An exact copy of the records below is required, and it must contain no pictures.

[Stored data]
>>>
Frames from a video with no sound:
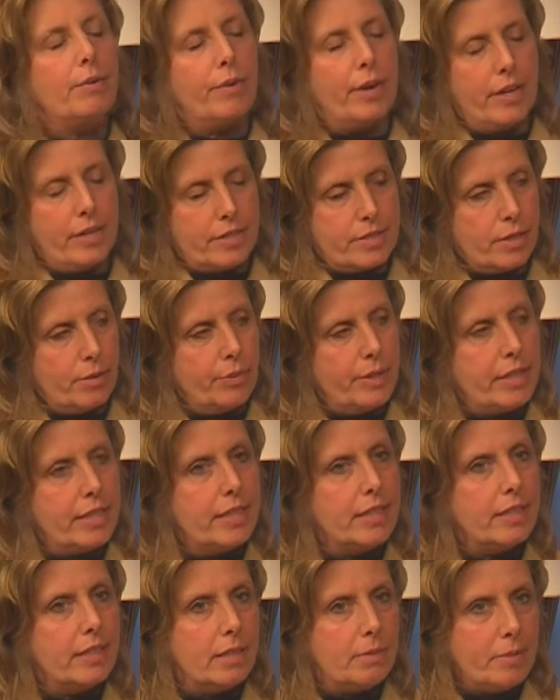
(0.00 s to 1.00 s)
Right, so we did
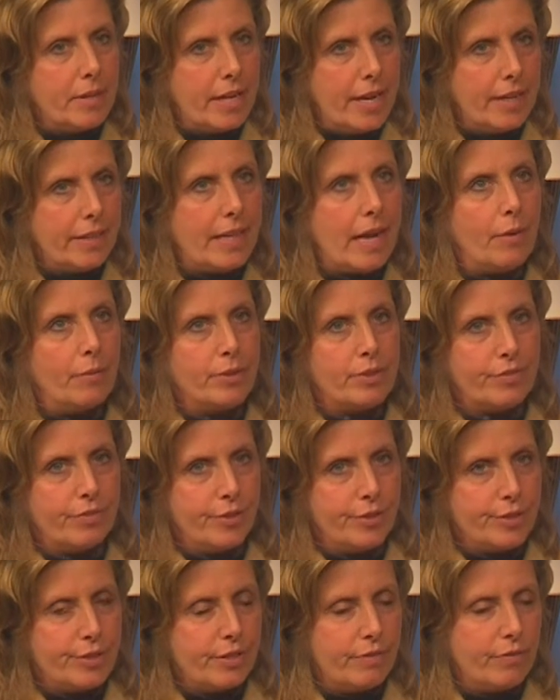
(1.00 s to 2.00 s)
eliminate, that was
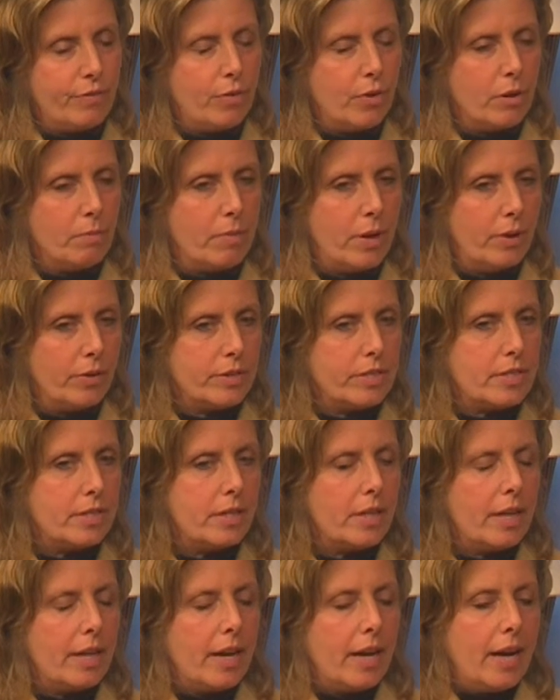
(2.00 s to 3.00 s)
first and foremost.
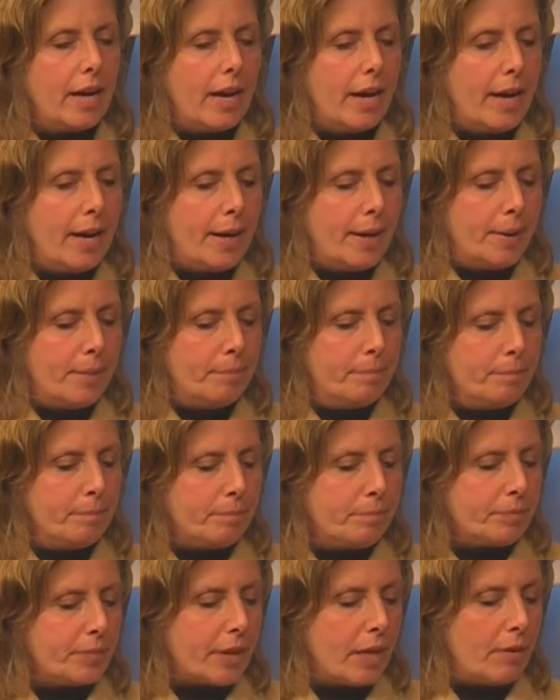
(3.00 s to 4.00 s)

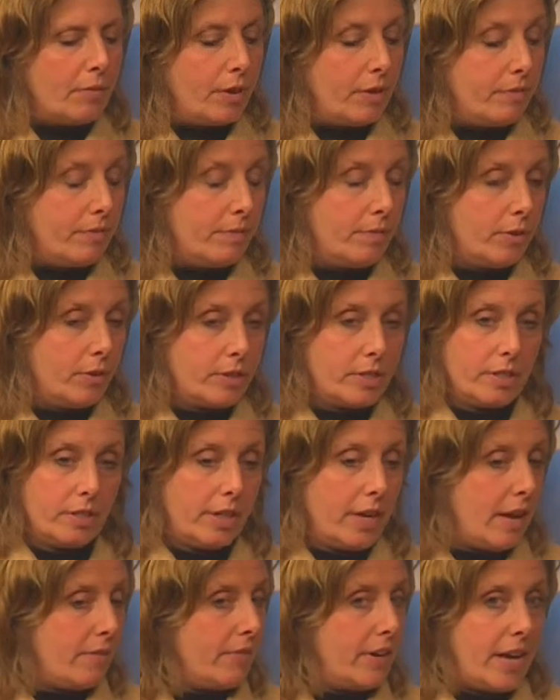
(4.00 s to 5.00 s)
We fortunately
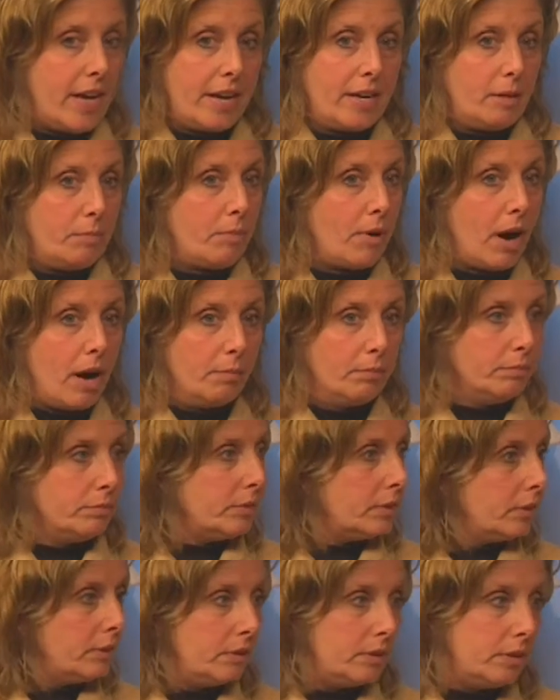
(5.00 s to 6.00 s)
haven't had any problems
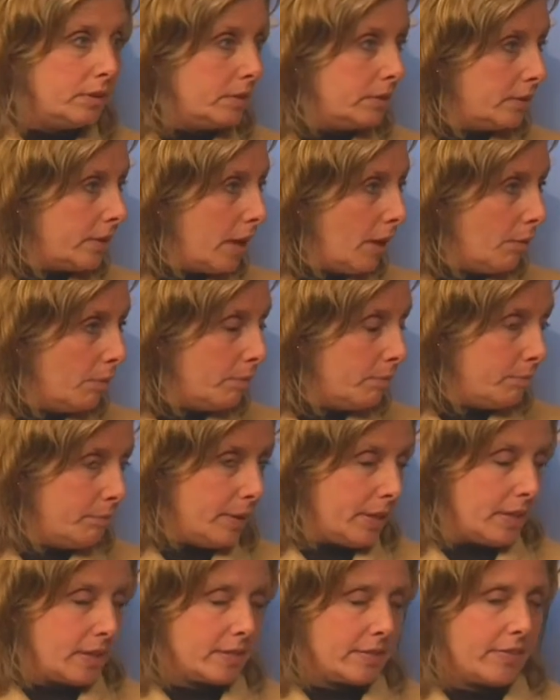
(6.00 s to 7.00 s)

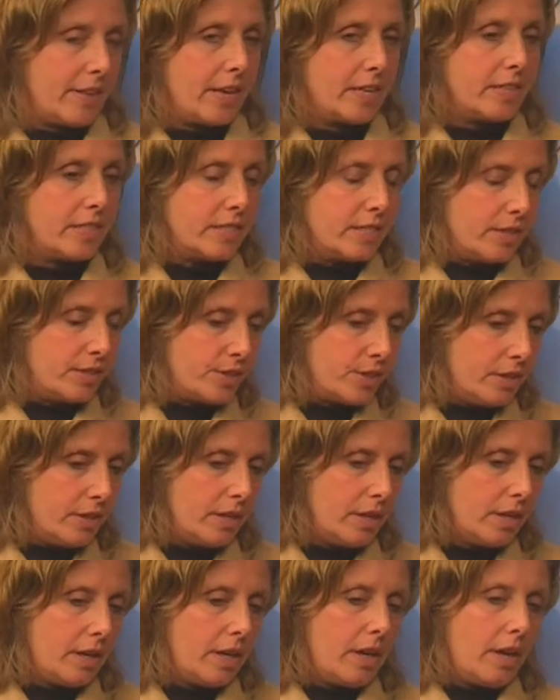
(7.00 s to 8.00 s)
because of that decision.
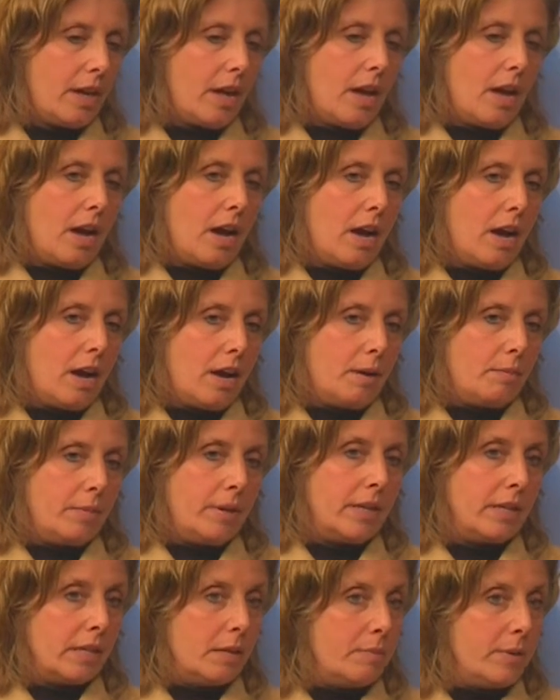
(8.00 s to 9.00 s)

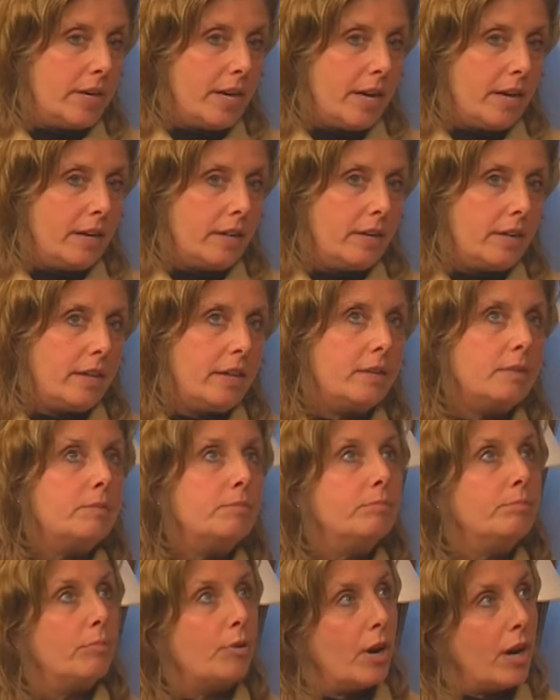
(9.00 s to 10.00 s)
It
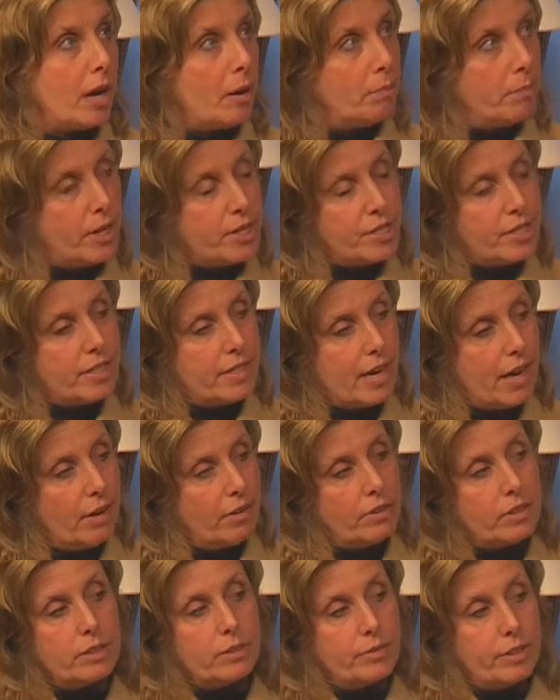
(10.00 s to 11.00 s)
brought our budget down
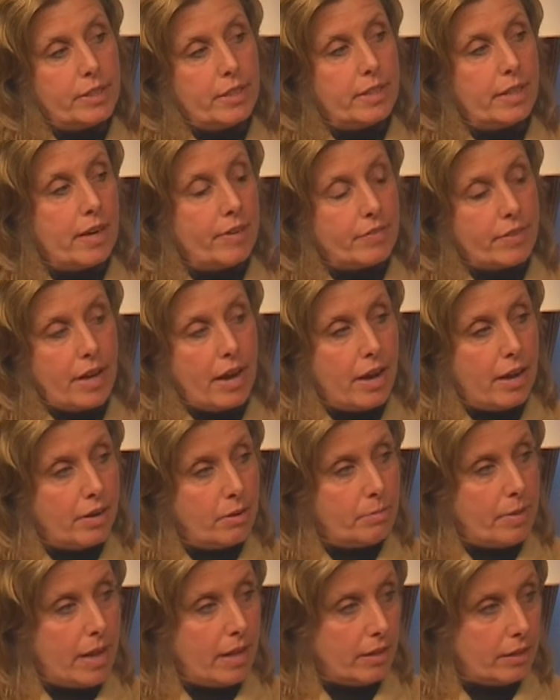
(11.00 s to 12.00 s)
because we didn't have to hire
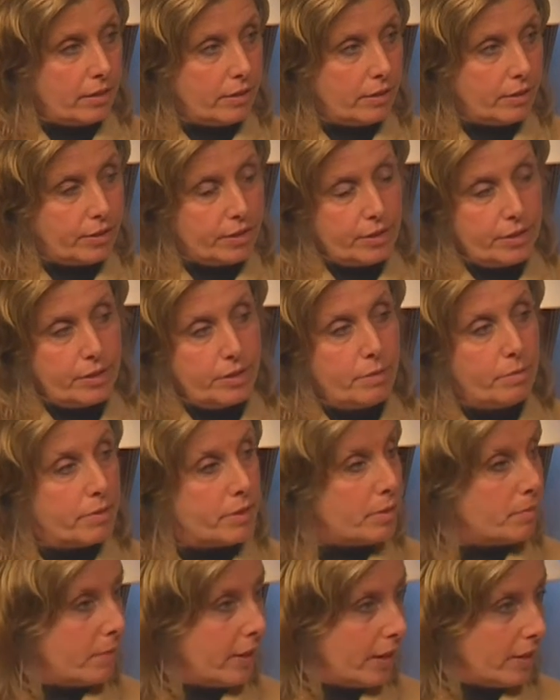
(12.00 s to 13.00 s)
ballot clerks
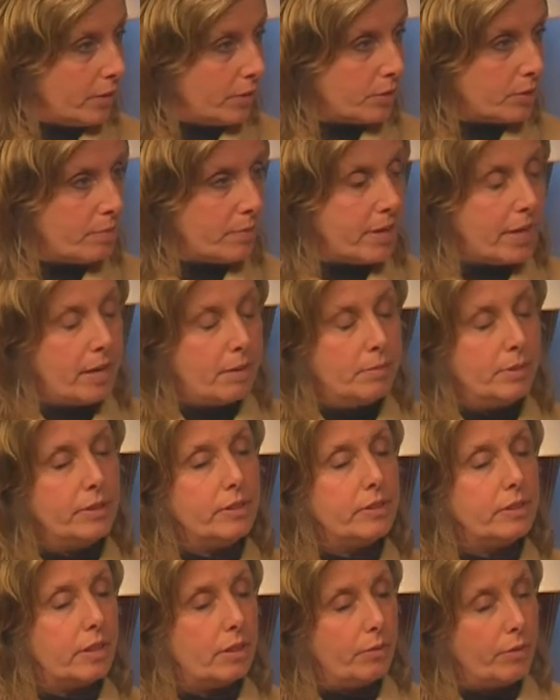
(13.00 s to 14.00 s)
to man those tables.
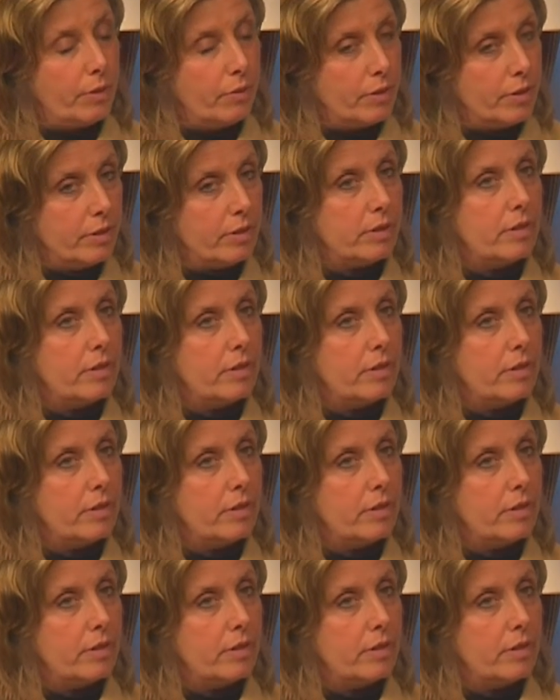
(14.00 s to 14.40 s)
So we were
<<<
TASK OUTPUT:
Frames from a video with no sound:
(0.00 s to 1.00 s)
Right, so we did
(1.00 s to 2.00 s)
eliminate, that was
(2.00 s to 3.00 s)
first and foremost.
(3.00 s to 4.00 s)

(4.00 s to 5.00 s)
We fortunately
(5.00 s to 6.00 s)
haven't had any problems
(6.00 s to 7.00 s)

(7.00 s to 8.00 s)
because of that decision.
(8.00 s to 9.00 s)

(9.00 s to 10.00 s)
It
(10.00 s to 11.00 s)
brought our budget down
(11.00 s to 12.00 s)
because we didn't have to hire
(12.00 s to 13.00 s)
ballot clerks
(13.00 s to 14.00 s)
to man those tables.
(14.00 s to 14.40 s)
So we were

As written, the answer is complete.